After a quick read of the standard, it is obvious that an iCalendar component can be represented as a primary object with the individual components represented as sub-classes.This lends itself to object oriented programming. Unfortunately, this project will be built in the reverse of the typical development order; create the programmatic interface and then use the database for persisting the data.
We can, however, take advantage of the apparent inheritable hierarchy of the standard in building the database schema. In a typical OOP project, a Calendar object would be created and then a sub-class, inheriting Calendar, would be created for each of the components with the properties for each defined. Because the iCalendar standard reuses many of the fields between components for similar uses, a single CalendarItem table can be created with another table defining the component for each entry.
The iCalendar object has four properties that apply to the calendar object level; Product ID, Version, Calendar Scale and Method. The product ID identifies the application that generates an iCalendar file and the Version tells the importing application which standards version to use. In the case of RFC 5545, the version is 2.0. Calendar Scale and Method are both optional. Calendar Scale defines the “scale” of the calendar. By default, this is GREGORIAN, but others may be defined in other or future RFCs. The Method is the transport method as defined in RFC 5546. I’m not sure if this should be persisted, so I’ll have a field in the database but it will be nullable.
The rest of the properties of the iCalendar object can be assigned to at least one of the six components. As stated in an earlier post, these components are Events, To dos, Journals, Free/Busy schedules, Alarms and Time Zones. Going forward, this blog will refer to the component in general as listed here and the specific objects will be prefixed by a “v”; as in vEvent, vToDo, vJournal, vFreeBusy, vAlarm and vTimeZone.
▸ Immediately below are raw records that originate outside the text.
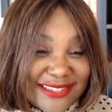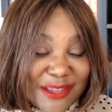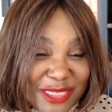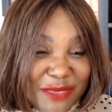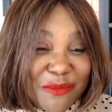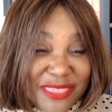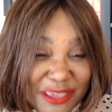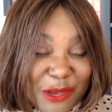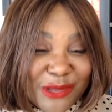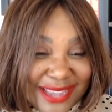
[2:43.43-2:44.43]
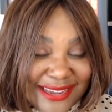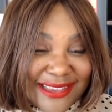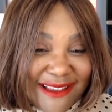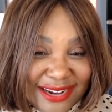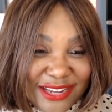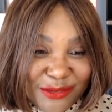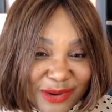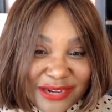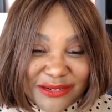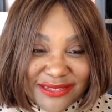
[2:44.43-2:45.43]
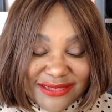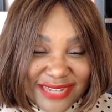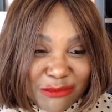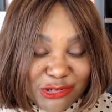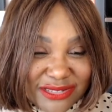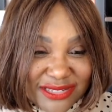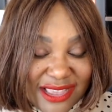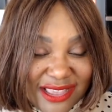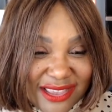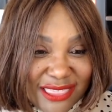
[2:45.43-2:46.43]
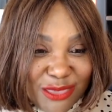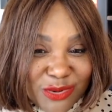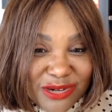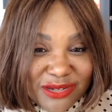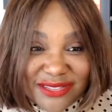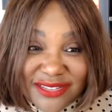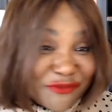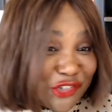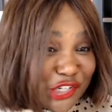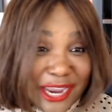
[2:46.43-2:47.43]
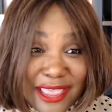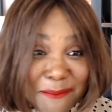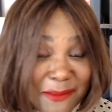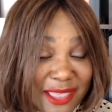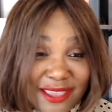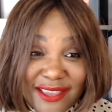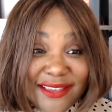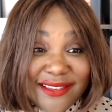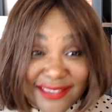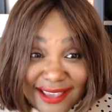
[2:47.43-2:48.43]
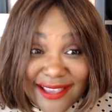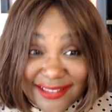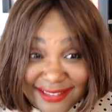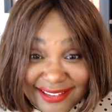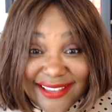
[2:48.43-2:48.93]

some of the most iconic record labels in the world, Def Jam. Yeah,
The vEvent object is a set of properties, possibly including those for a vAlarm, that defines a block of time when something is to happen. When thinking about calendars, this is the most common component type. Additionally, it cannot be nested within another component, but can be related to other vEvents, vToDos and vJournals.
vToDos are sets of properties, also possibly including those for a vAlarm, that defines a work item for an individual. Like the vEvents, vToDos cannot be nested within another component. It can, however, be related to other vToDos, vEvents and vJournals.
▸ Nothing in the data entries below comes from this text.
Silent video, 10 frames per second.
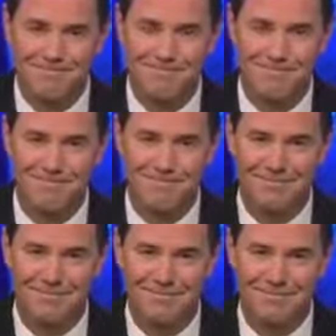
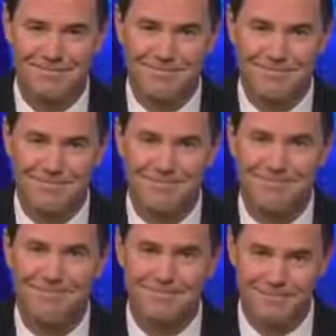
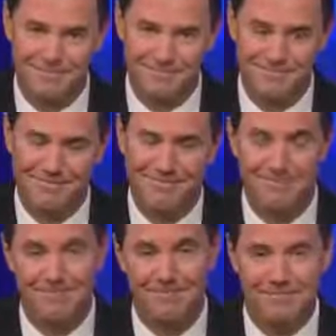
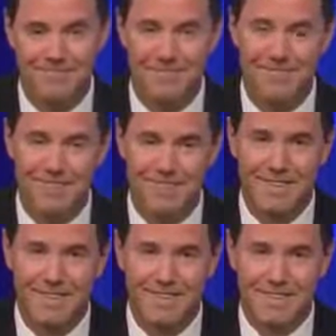
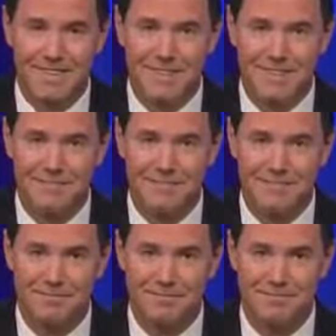
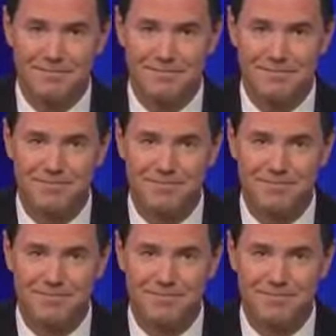The person shown says nothing.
vJournals are sets of properties that defines one or more descriptive text notes associated with a particular calendar date. Because a vJournal had no time, it will not affect Free/Busy searches. Like the vEvents, vJournals cannot be nested within another component. It can, however, be related to other vJournals, vEvents and vToDos.
vFreeBusy are either a request for Free/Busy, a response to a request or a published Free/Busy schedule. Because of that, the data will not be persisted.
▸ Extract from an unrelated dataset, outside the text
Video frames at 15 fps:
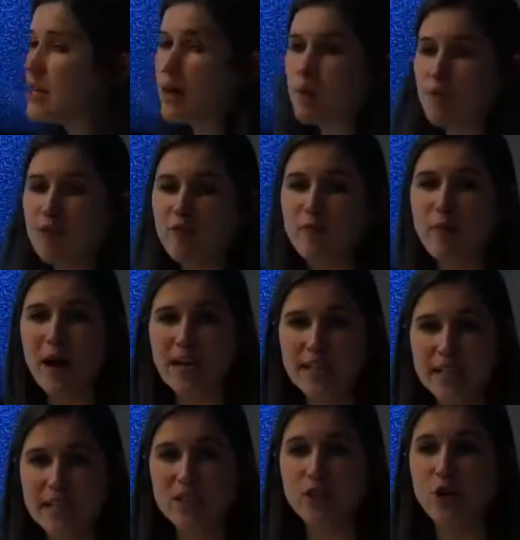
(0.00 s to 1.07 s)
the number of
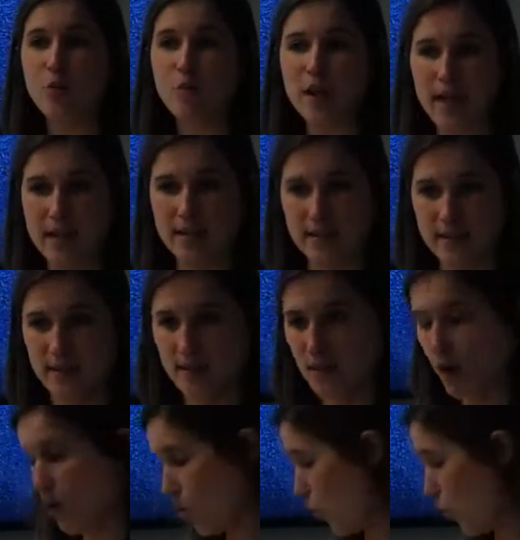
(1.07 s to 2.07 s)
bonding domains.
vAlarms are a set of properties that define a reminder for a vEvent or vToDo. There can be zero or more Alarms for an Event or a To Do. Because of that, a mechanism for associating the alarms with the parent component is built into the properties.
Note: Implementations should carefully consider whether they accept alarm components from untrusted sources, e.g., when importing calendar objects from external sources. One reasonable policy is to always ignore alarm components that the calendar user has not set herself, or at least ask for confirmation in such a case.
The final component is vTimeZone. It unambiguously defines the time rules for a specific geographic region. It is used by other components to define local times.
Note: The specification of a global time zone registry is not addressed by this document and is left for future study. However, implementers may find the TZ database a useful reference. It is an informal, public-domain collection of time zone information, which is currently being maintained by volunteer Internet participants, and is used in several operating systems. This database contains current and historical time zone information for a wide variety of locations around the globe; it provides a time zone identifier for every unique time zone rule set in actual use since 1970, with historical data going back to the introduction of standard time.